Build a fixed-length vector from a recursive factory function

Question

I need a function of type forall (n :: Nat). RandomGen q => q -> Vec n q. Obviously this is possible to do (correctly, don't just repeat) using split.

(Documentation links: Nat, RandomGen, Vec, repeat, split, induction1.)

I generalized this to not specifically be about RNGs by taking the splitting/unfolding function as an argument. I'm not wedded to this decision; I don't think it makes much difference.

import Data.Type.Nat (SNatI, induction1)
import Data.Vec.Lazy (Vec(VNil, (:::)))
import qualified Data.Vec.Lazy as Vec

unfold :: SNatI n =>
          (a -> (a, a)) ->
          a ->
          Vec n a
unfold uf value = induction1 VNil (\vs -> let v ::: vs' = vs `Vec.snoc` value
                                              (v', v'') = uf v
                                          in Vec.init $ v' ::: v'' ::: vs')

It works, but it's pretty clunky looking. Also, consider an example like

> import Data.Nat (Nat(Z, S))
> unfold (\n -> (n * 2, n*2)) 1 :: Vec (S(S(S(S(S Z))))) Int
↪ 32 ::: 32 ::: 16 ::: 8 ::: 4 ::: VNil

That's not wrong, but I think it would be just as correct (and less weird looking) if it came out to
32 ::: 16 ::: 8 ::: 4 ::: 2 ::: VNil.

Anyone know what options I'm overlooking?

Answer 1

I am not an expert at type level programming, but from my experience with folds I know that you can add an extra parameter to the result type to implement foldl in terms of foldr. Here is what that would look like in this case:

newtype VecBuilder s m a = VecBuilder { buildVec :: s -> Vec m a }

unfold' :: forall n a.
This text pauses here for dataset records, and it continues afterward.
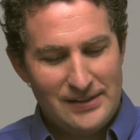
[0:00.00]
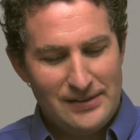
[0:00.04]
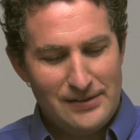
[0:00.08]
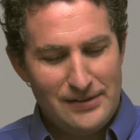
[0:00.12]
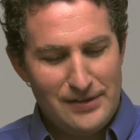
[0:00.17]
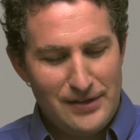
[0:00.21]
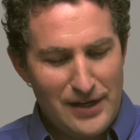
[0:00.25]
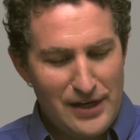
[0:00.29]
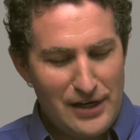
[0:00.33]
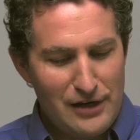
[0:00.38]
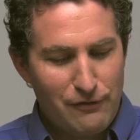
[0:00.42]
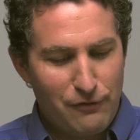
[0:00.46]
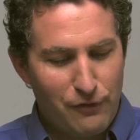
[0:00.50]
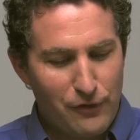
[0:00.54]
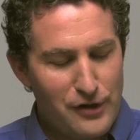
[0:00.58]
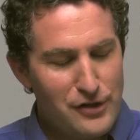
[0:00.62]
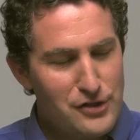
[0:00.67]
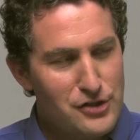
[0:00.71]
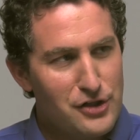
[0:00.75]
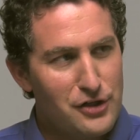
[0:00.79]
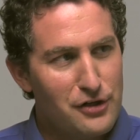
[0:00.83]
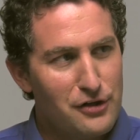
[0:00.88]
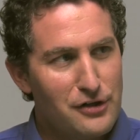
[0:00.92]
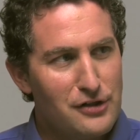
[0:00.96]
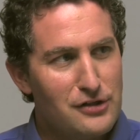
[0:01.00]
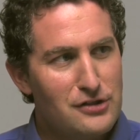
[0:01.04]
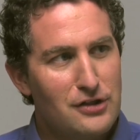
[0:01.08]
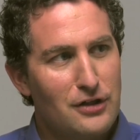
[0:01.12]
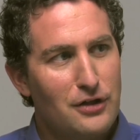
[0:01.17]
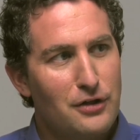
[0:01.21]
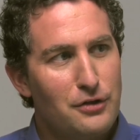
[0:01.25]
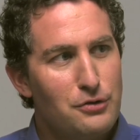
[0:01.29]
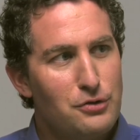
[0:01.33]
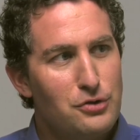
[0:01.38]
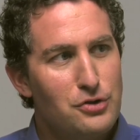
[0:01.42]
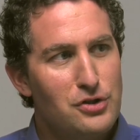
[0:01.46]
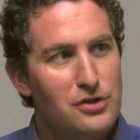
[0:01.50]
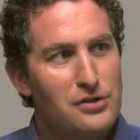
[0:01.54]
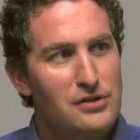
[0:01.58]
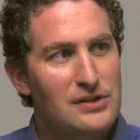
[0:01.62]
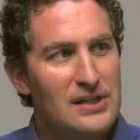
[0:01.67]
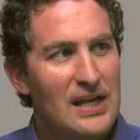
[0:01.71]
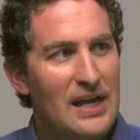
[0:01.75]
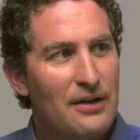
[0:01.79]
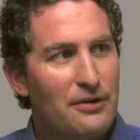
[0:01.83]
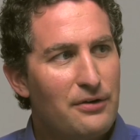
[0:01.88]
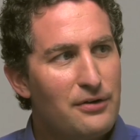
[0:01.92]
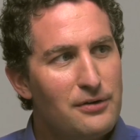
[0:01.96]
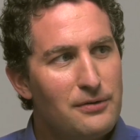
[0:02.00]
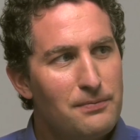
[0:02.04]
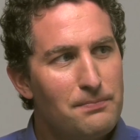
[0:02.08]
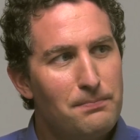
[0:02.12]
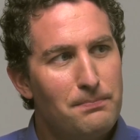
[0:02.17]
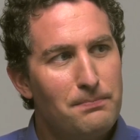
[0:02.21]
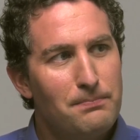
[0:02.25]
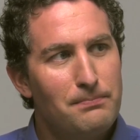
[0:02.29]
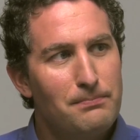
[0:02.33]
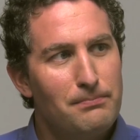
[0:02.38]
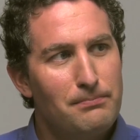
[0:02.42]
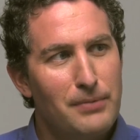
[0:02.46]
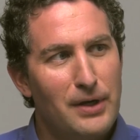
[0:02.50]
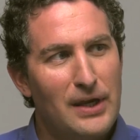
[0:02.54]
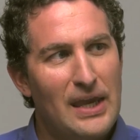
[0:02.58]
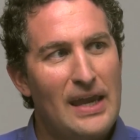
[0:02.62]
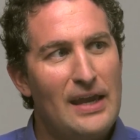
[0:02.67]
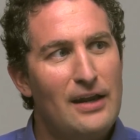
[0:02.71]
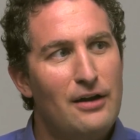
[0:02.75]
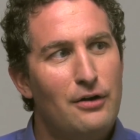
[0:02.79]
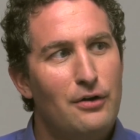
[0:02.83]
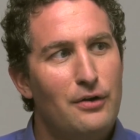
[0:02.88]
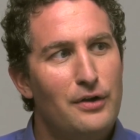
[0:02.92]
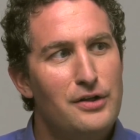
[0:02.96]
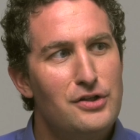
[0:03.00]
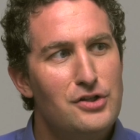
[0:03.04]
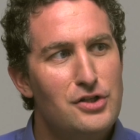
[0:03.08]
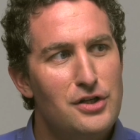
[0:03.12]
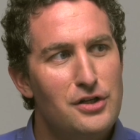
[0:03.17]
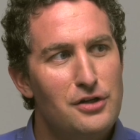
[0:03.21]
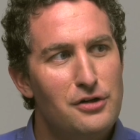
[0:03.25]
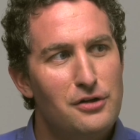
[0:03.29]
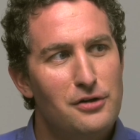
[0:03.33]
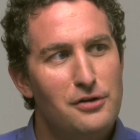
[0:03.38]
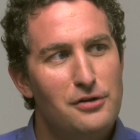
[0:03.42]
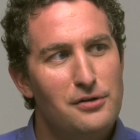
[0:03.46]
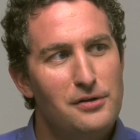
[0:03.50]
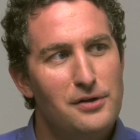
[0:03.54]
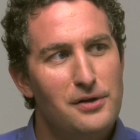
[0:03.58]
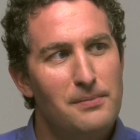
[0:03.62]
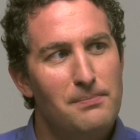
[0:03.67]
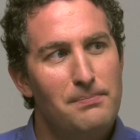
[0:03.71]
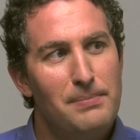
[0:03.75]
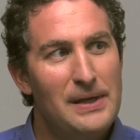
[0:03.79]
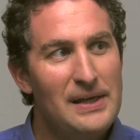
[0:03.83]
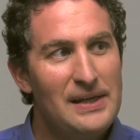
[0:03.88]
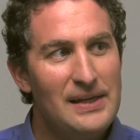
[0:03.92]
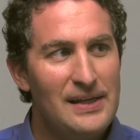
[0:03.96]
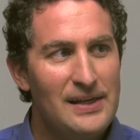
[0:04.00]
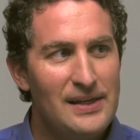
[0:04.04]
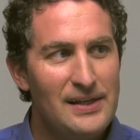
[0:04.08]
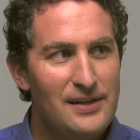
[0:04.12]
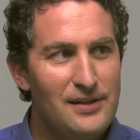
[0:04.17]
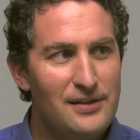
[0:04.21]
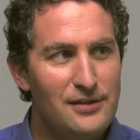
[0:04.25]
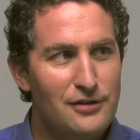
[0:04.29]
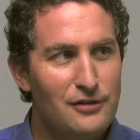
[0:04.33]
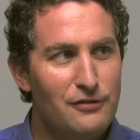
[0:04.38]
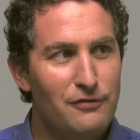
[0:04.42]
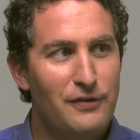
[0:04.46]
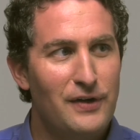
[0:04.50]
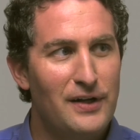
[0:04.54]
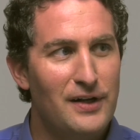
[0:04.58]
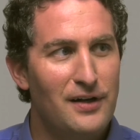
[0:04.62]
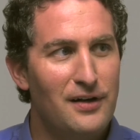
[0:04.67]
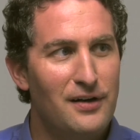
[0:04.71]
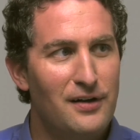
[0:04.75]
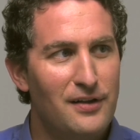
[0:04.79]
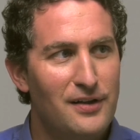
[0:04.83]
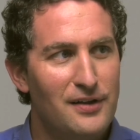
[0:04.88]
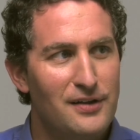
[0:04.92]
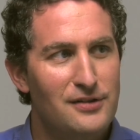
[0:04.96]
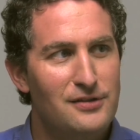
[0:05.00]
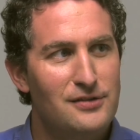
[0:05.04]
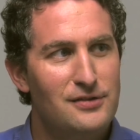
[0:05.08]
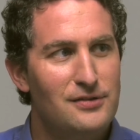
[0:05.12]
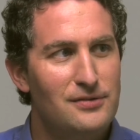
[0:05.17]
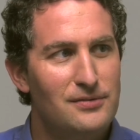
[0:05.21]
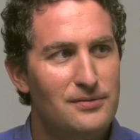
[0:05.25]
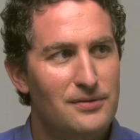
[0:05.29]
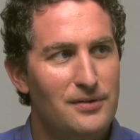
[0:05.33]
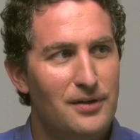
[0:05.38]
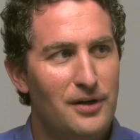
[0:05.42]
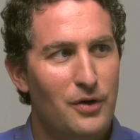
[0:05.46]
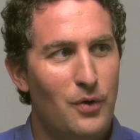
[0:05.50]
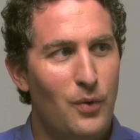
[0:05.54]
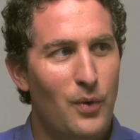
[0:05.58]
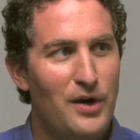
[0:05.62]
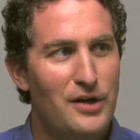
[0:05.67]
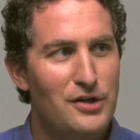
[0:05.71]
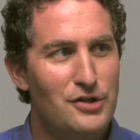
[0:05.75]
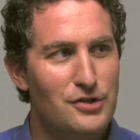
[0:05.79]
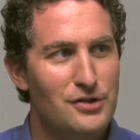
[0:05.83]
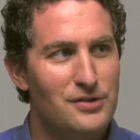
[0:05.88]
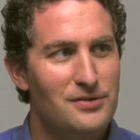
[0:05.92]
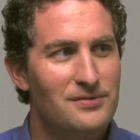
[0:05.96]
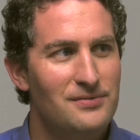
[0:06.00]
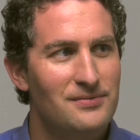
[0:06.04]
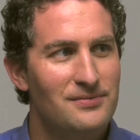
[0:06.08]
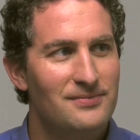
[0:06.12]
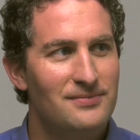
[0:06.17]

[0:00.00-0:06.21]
need for engineering solutions. How do mechanical engineering PEs fit into this equation?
SNatI n =>
          (a -> (a, a)) ->
          a ->
          Vec n a
unfold' uf = buildVec (induction1 (VecBuilder base) (VecBuilder . step))
  where
    base _ = VNil
    step :: forall m. VecBuilder a m a -> a -> Vec (S m) a
    step vs x = let (v', x') = uf x in v' ::: buildVec vs x'

That will produce a nice output:

2 ::: 4 ::: 8 ::: 16 ::: 32 ::: VNil